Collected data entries
==================================================

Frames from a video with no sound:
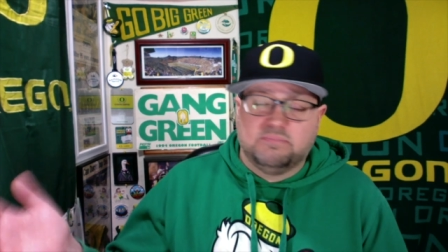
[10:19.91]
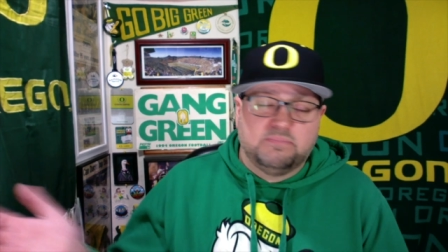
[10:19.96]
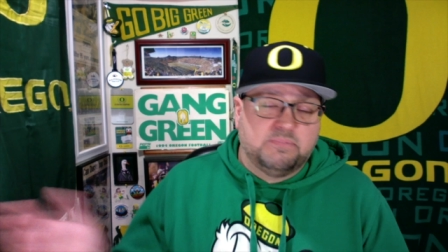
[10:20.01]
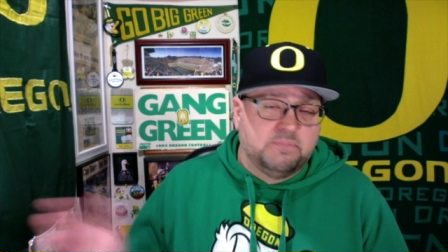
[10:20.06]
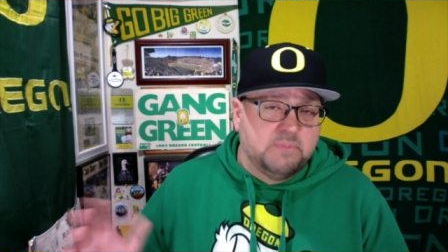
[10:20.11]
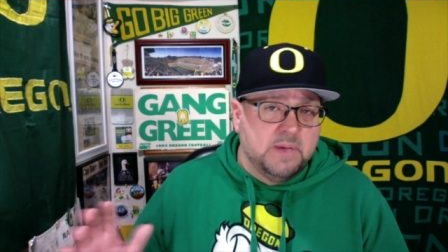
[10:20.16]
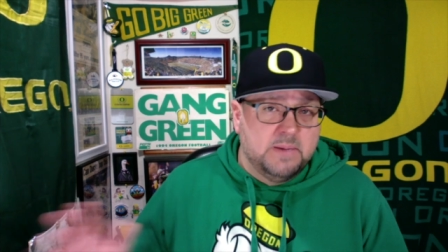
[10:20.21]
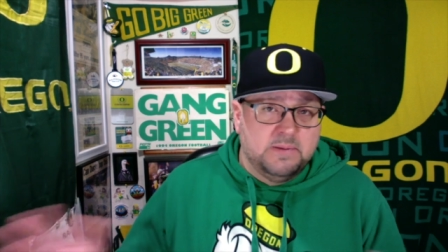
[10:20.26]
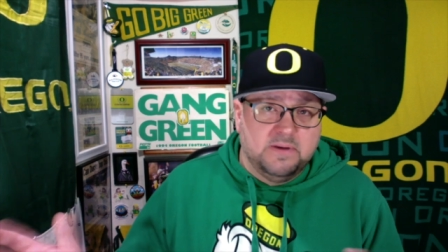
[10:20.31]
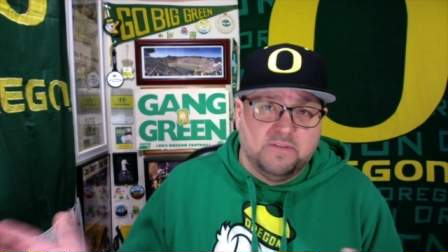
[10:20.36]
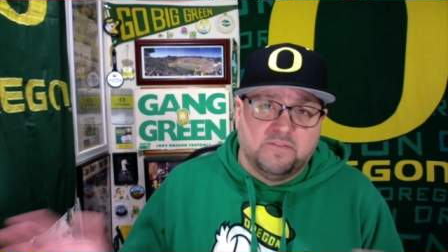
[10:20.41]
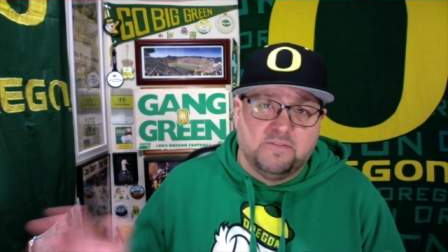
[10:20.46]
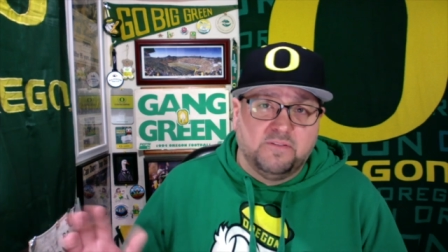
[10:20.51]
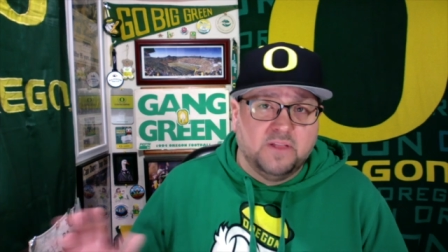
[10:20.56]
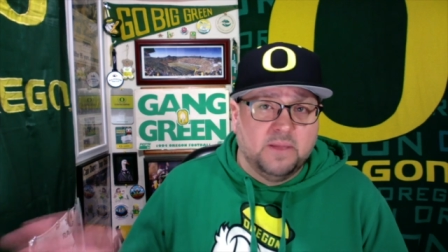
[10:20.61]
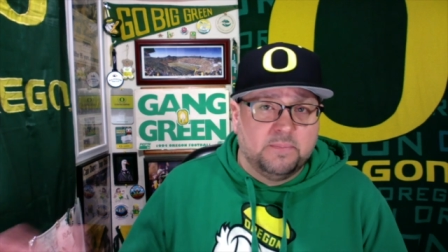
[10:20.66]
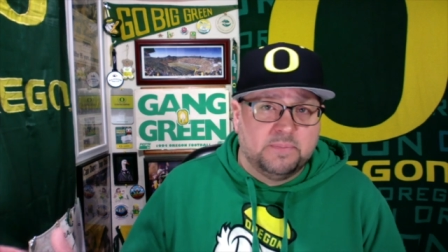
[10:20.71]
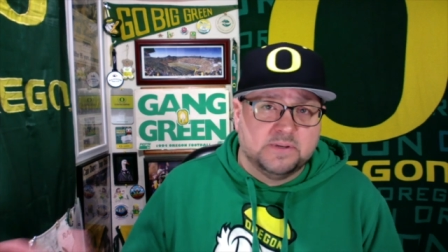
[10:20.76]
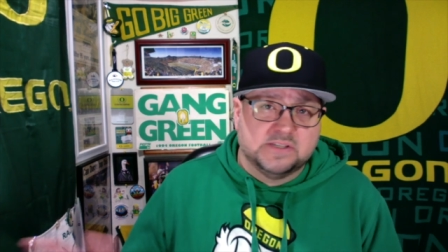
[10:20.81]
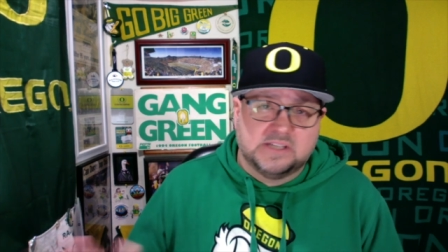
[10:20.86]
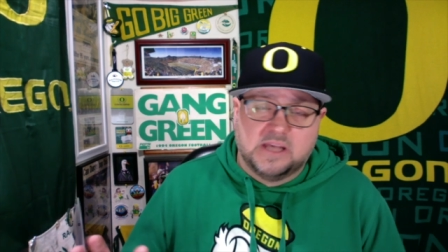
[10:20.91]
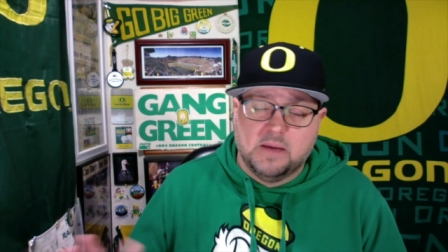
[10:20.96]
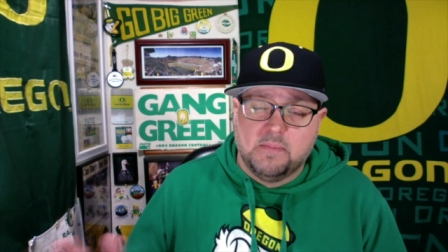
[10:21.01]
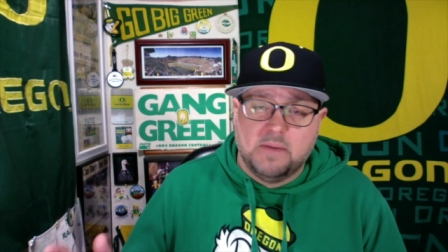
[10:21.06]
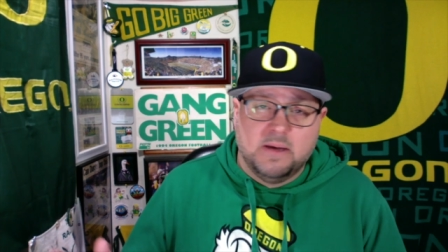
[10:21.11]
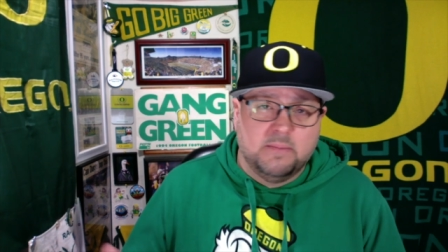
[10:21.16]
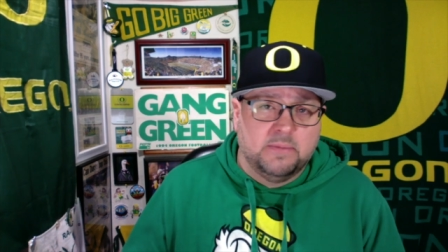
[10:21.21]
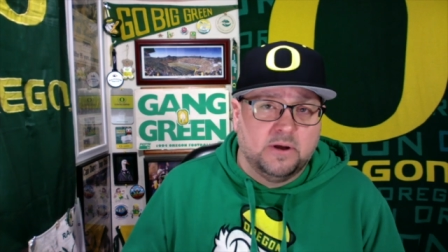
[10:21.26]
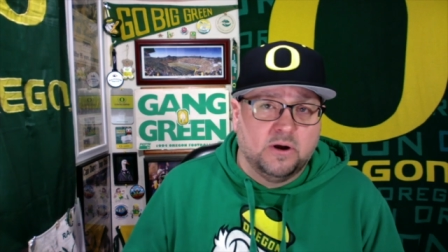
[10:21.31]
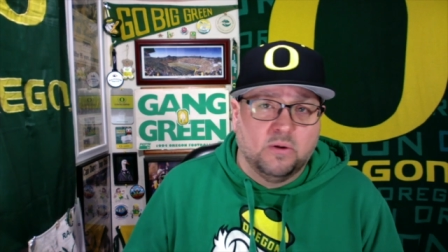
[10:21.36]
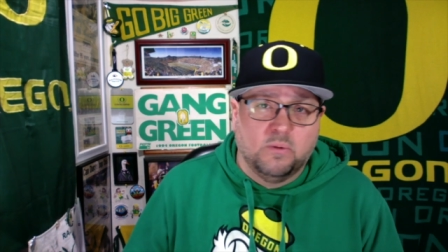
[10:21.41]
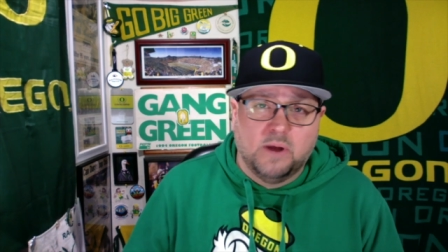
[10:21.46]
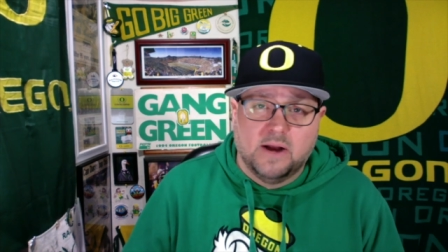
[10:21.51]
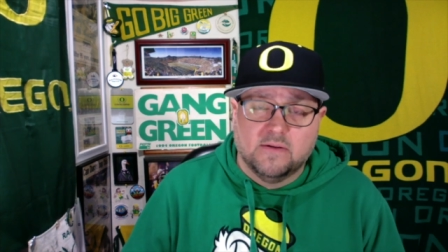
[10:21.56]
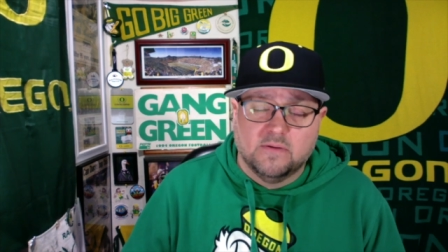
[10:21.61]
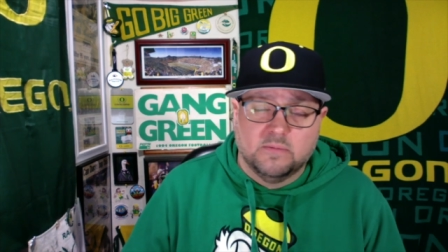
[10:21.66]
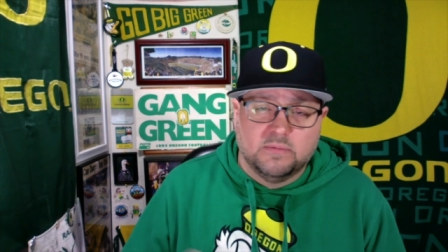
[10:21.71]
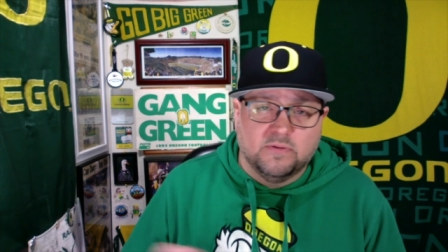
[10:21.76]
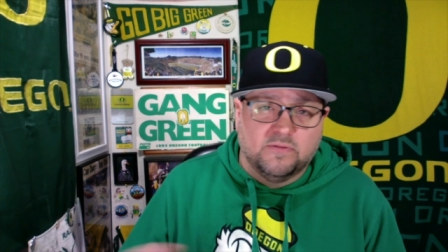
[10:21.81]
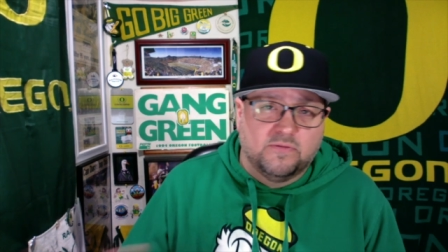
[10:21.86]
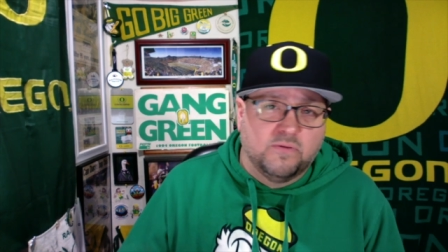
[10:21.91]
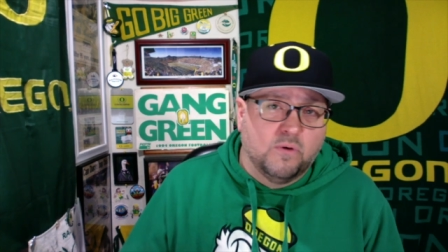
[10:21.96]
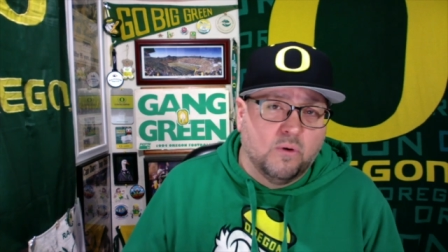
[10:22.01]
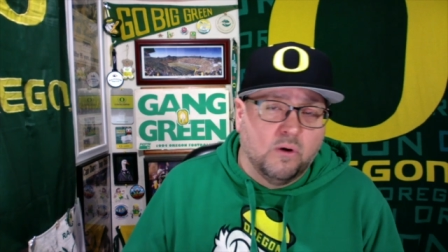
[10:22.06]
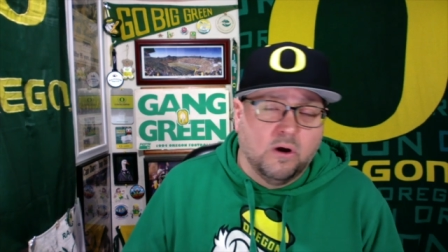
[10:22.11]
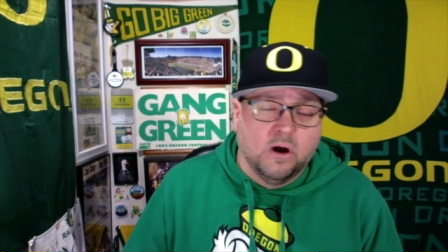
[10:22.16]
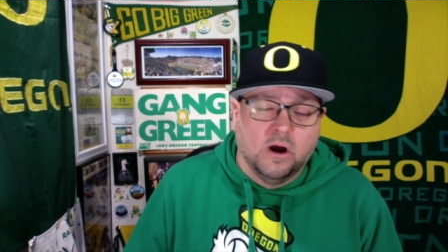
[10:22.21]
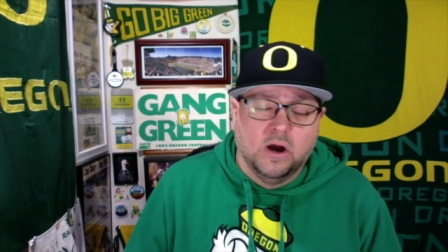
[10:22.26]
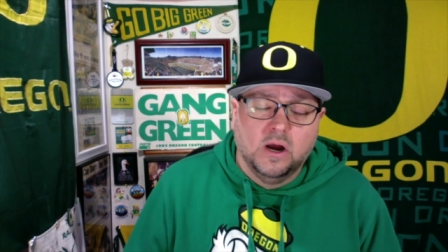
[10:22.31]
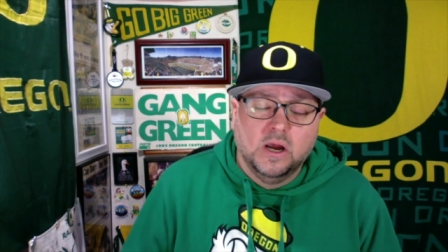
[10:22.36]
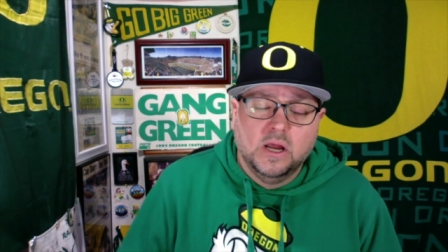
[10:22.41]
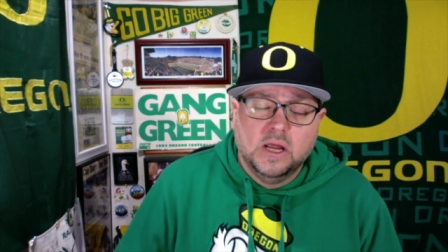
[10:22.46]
maybe flip his commitment or whatever before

==================================================

_Work item_
Return the records exactly. Don't carry the pictures over.

_Expected output_
Frames from a video with no sound:
[10:19.91]
[10:19.96]
[10:20.01]
[10:20.06]
[10:20.11]
[10:20.16]
[10:20.21]
[10:20.26]
[10:20.31]
[10:20.36]
[10:20.41]
[10:20.46]
[10:20.51]
[10:20.56]
[10:20.61]
[10:20.66]
[10:20.71]
[10:20.76]
[10:20.81]
[10:20.86]
[10:20.91]
[10:20.96]
[10:21.01]
[10:21.06]
[10:21.11]
[10:21.16]
[10:21.21]
[10:21.26]
[10:21.31]
[10:21.36]
[10:21.41]
[10:21.46]
[10:21.51]
[10:21.56]
[10:21.61]
[10:21.66]
[10:21.71]
[10:21.76]
[10:21.81]
[10:21.86]
[10:21.91]
[10:21.96]
[10:22.01]
[10:22.06]
[10:22.11]
[10:22.16]
[10:22.21]
[10:22.26]
[10:22.31]
[10:22.36]
[10:22.41]
[10:22.46]
maybe flip his commitment or whatever before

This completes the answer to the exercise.